■ **Exercise data**:
= = = = =

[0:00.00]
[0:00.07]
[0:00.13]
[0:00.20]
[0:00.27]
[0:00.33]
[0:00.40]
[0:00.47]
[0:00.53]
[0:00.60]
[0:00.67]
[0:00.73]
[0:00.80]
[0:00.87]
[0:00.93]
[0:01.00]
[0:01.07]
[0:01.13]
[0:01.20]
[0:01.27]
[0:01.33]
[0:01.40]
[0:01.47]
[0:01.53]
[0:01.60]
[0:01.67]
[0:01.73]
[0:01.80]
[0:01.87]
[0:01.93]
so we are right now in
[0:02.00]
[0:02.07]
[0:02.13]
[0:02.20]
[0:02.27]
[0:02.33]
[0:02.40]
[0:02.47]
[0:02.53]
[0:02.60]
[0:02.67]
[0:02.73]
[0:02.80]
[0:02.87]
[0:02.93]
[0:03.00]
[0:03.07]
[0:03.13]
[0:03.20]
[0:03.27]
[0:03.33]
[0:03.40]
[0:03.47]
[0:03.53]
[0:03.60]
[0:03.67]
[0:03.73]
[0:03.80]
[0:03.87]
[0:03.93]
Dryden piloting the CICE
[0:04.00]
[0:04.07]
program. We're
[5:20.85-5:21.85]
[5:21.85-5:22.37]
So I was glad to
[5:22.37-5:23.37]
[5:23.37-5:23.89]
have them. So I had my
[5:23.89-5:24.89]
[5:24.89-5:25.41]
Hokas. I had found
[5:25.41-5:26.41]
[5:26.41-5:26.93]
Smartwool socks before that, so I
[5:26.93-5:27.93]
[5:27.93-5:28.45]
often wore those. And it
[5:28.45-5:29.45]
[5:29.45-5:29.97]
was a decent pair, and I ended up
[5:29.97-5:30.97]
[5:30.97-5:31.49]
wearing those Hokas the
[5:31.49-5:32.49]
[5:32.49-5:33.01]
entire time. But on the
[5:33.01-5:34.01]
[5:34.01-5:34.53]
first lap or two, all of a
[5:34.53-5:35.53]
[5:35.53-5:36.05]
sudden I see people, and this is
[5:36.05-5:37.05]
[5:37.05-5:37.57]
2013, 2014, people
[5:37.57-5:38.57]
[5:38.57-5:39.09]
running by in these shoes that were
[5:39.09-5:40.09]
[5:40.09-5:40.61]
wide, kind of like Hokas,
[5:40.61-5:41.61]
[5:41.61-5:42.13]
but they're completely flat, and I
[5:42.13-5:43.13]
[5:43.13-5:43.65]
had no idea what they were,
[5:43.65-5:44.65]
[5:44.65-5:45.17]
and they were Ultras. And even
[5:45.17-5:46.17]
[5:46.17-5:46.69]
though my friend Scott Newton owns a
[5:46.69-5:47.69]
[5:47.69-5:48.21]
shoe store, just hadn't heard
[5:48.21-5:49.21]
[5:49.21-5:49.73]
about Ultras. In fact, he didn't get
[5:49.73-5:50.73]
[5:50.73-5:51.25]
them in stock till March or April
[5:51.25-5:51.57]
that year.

= = = = =

■ **Task brief**:
All the entries are to be set down exactly as they appear.

■ **Answer box**:
[0:00.00]
[0:00.07]
[0:00.13]
[0:00.20]
[0:00.27]
[0:00.33]
[0:00.40]
[0:00.47]
[0:00.53]
[0:00.60]
[0:00.67]
[0:00.73]
[0:00.80]
[0:00.87]
[0:00.93]
[0:01.00]
[0:01.07]
[0:01.13]
[0:01.20]
[0:01.27]
[0:01.33]
[0:01.40]
[0:01.47]
[0:01.53]
[0:01.60]
[0:01.67]
[0:01.73]
[0:01.80]
[0:01.87]
[0:01.93]
so we are right now in
[0:02.00]
[0:02.07]
[0:02.13]
[0:02.20]
[0:02.27]
[0:02.33]
[0:02.40]
[0:02.47]
[0:02.53]
[0:02.60]
[0:02.67]
[0:02.73]
[0:02.80]
[0:02.87]
[0:02.93]
[0:03.00]
[0:03.07]
[0:03.13]
[0:03.20]
[0:03.27]
[0:03.33]
[0:03.40]
[0:03.47]
[0:03.53]
[0:03.60]
[0:03.67]
[0:03.73]
[0:03.80]
[0:03.87]
[0:03.93]
Dryden piloting the CICE
[0:04.00]
[0:04.07]
program. We're
[5:20.85-5:21.85]
[5:21.85-5:22.37]
So I was glad to
[5:22.37-5:23.37]
[5:23.37-5:23.89]
have them. So I had my
[5:23.89-5:24.89]
[5:24.89-5:25.41]
Hokas. I had found
[5:25.41-5:26.41]
[5:26.41-5:26.93]
Smartwool socks before that, so I
[5:26.93-5:27.93]
[5:27.93-5:28.45]
often wore those. And it
[5:28.45-5:29.45]
[5:29.45-5:29.97]
was a decent pair, and I ended up
[5:29.97-5:30.97]
[5:30.97-5:31.49]
wearing those Hokas the
[5:31.49-5:32.49]
[5:32.49-5:33.01]
entire time. But on the
[5:33.01-5:34.01]
[5:34.01-5:34.53]
first lap or two, all of a
[5:34.53-5:35.53]
[5:35.53-5:36.05]
sudden I see people, and this is
[5:36.05-5:37.05]
[5:37.05-5:37.57]
2013, 2014, people
[5:37.57-5:38.57]
[5:38.57-5:39.09]
running by in these shoes that were
[5:39.09-5:40.09]
[5:40.09-5:40.61]
wide, kind of like Hokas,
[5:40.61-5:41.61]
[5:41.61-5:42.13]
but they're completely flat, and I
[5:42.13-5:43.13]
[5:43.13-5:43.65]
had no idea what they were,
[5:43.65-5:44.65]
[5:44.65-5:45.17]
and they were Ultras. And even
[5:45.17-5:46.17]
[5:46.17-5:46.69]
though my friend Scott Newton owns a
[5:46.69-5:47.69]
[5:47.69-5:48.21]
shoe store, just hadn't heard
[5:48.21-5:49.21]
[5:49.21-5:49.73]
about Ultras. In fact, he didn't get
[5:49.73-5:50.73]
[5:50.73-5:51.25]
them in stock till March or April
[5:51.25-5:51.57]
that year.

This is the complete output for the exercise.